TRY IT
Write out exactly the lines below starting at the one containing "[1:28:36.91-1:28:37.91]" and ending at the one containing "Transcript, with fillers: Which". Omit every picture.
----- ENTRIES SHOWN -----
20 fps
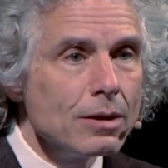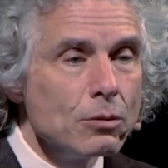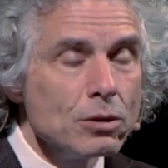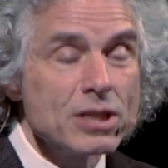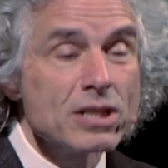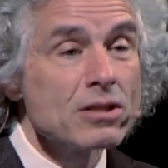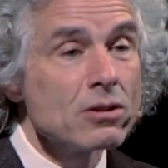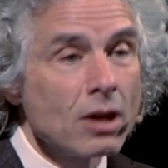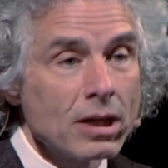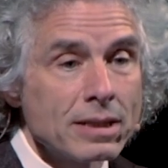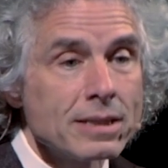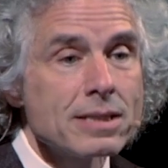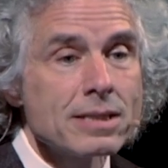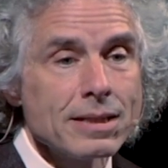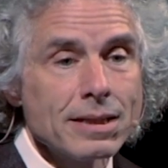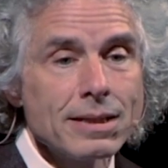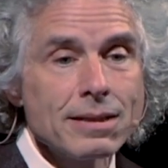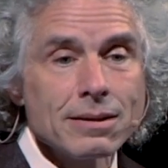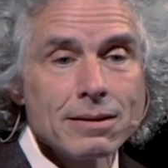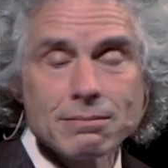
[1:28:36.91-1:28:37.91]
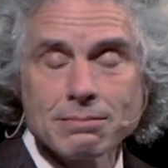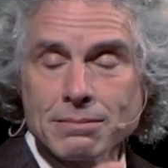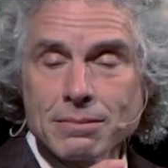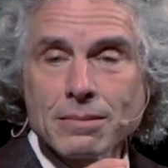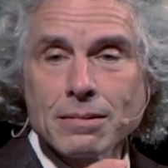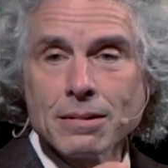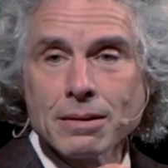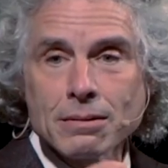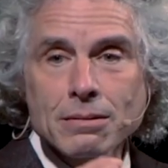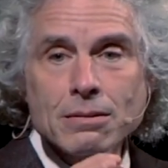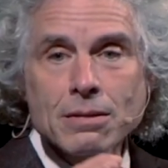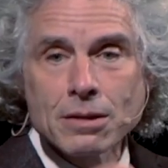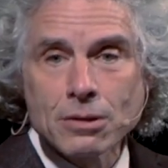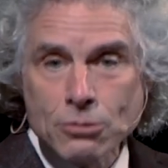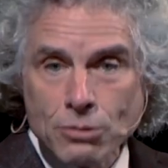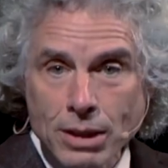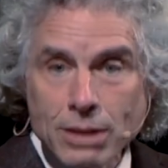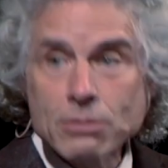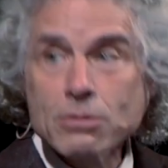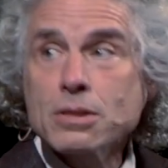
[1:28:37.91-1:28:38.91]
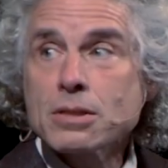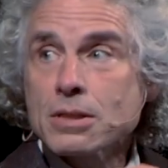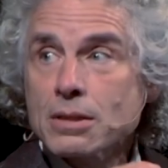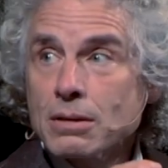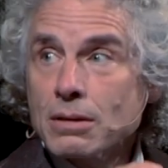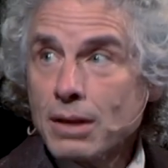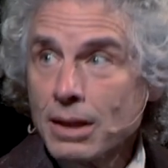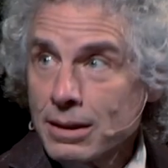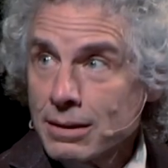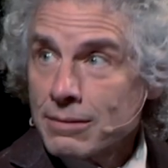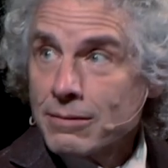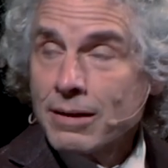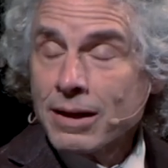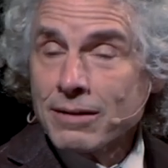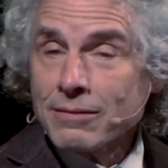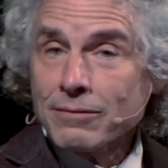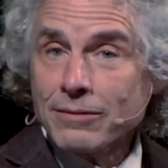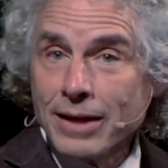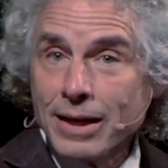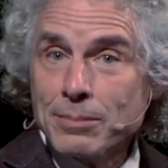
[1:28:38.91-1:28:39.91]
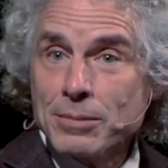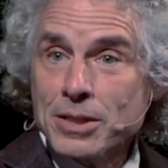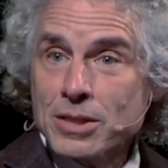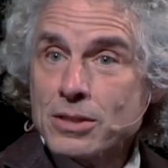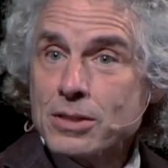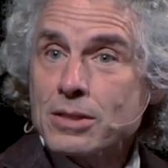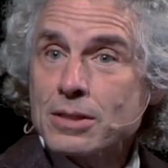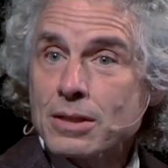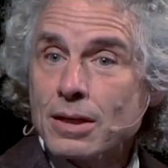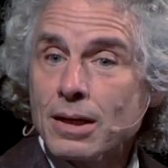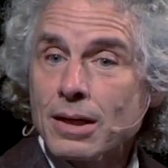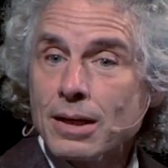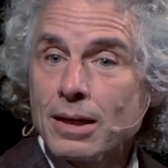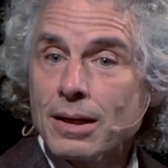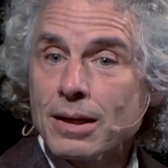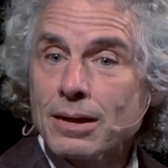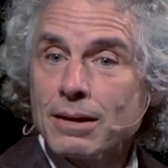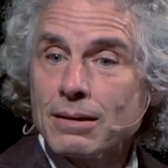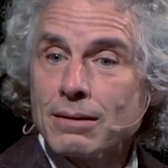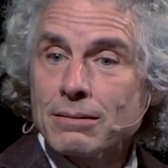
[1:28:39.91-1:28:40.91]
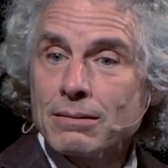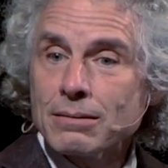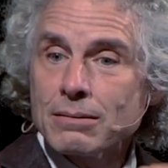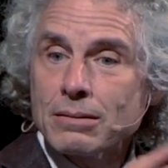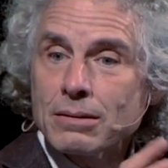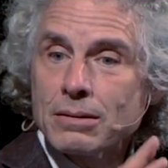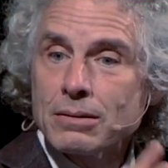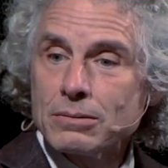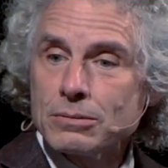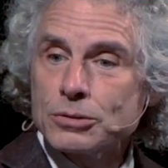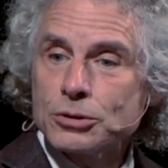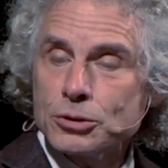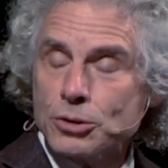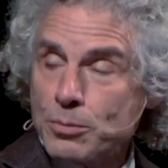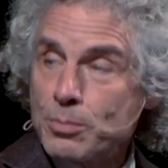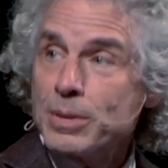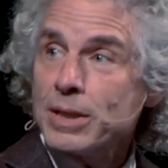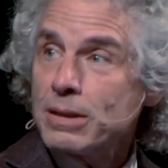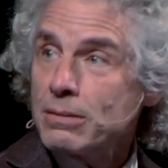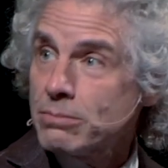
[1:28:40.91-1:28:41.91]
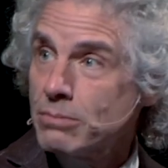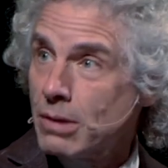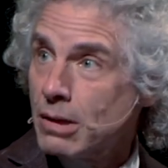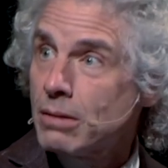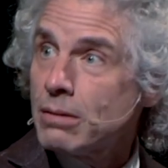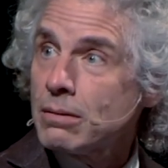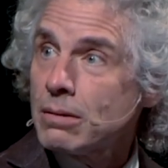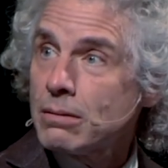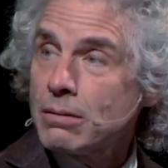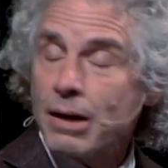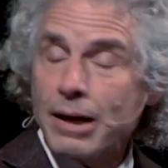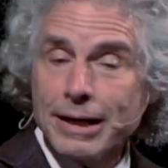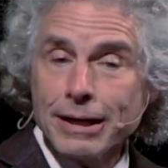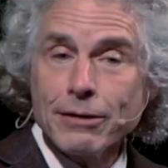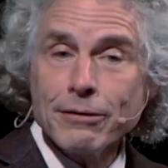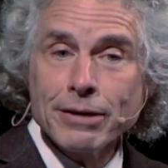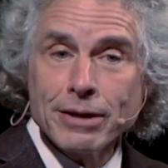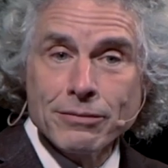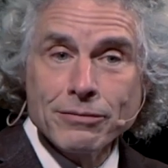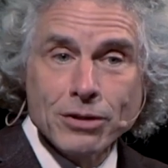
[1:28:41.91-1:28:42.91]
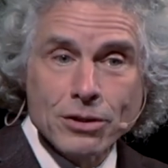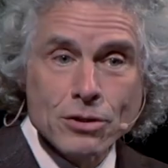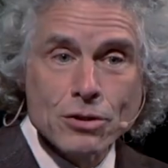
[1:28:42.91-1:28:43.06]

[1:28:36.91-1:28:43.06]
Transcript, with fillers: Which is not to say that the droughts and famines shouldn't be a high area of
-----
----- ENTRIES SHOWN -----
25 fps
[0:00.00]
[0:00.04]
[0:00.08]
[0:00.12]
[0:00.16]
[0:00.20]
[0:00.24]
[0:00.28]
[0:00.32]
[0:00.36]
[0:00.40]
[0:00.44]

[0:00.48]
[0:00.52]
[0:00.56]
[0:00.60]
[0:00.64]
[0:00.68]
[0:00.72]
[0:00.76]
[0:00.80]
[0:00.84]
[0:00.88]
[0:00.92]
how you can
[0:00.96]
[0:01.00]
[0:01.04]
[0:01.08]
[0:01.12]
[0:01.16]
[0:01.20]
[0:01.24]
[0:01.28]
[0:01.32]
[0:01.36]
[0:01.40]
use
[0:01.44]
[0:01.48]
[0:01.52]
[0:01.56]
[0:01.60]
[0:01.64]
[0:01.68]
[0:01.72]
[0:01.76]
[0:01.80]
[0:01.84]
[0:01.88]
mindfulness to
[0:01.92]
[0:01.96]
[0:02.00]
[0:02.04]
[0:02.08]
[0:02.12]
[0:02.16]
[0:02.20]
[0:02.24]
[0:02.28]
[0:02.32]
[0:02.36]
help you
-----
SOLUTION TO THE PROBLEM
[1:28:36.91-1:28:37.91]
[1:28:37.91-1:28:38.91]
[1:28:38.91-1:28:39.91]
[1:28:39.91-1:28:40.91]
[1:28:40.91-1:28:41.91]
[1:28:41.91-1:28:42.91]
[1:28:42.91-1:28:43.06]

[1:28:36.91-1:28:43.06]
Transcript, with fillers: Which is not to say that the droughts and famines shouldn't be a high area of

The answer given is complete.